(Collected data entries)
- Opening Delimiter -

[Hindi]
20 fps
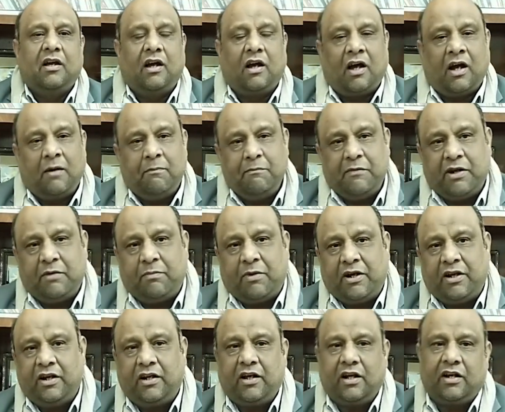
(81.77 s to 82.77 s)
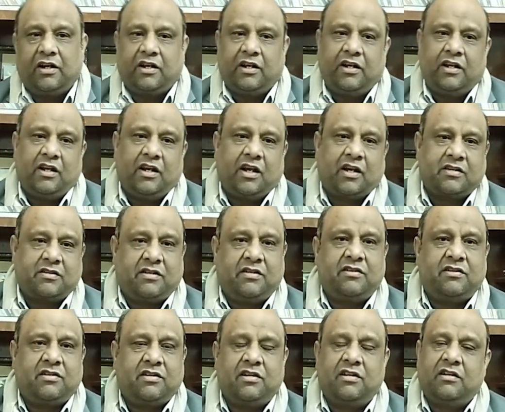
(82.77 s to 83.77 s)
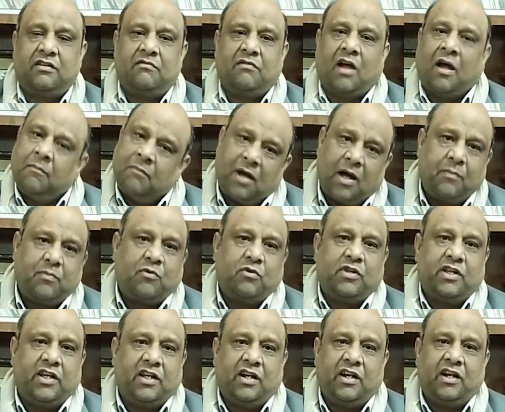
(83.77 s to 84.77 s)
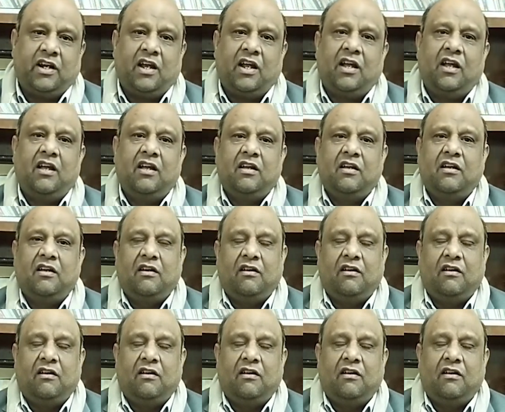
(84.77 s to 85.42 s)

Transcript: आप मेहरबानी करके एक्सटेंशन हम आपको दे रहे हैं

- Closing Delimiter -
- Opening Delimiter -

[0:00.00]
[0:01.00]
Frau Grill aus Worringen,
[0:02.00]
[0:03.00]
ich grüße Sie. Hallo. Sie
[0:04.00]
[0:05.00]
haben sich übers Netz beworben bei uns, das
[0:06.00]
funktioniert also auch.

- Closing Delimiter -

■ **Work order**
Copy nothing but the lines above from the one with "(82.77 s to 83.77 s)" to the one with "Transcript: आप मेहरबानी", inclusive, word for word. Leave every picture out.

■ **Answer to this task**
(82.77 s to 83.77 s)
(83.77 s to 84.77 s)
(84.77 s to 85.42 s)

Transcript: आप मेहरबानी करके एक्सटेंशन हम आपको दे रहे हैं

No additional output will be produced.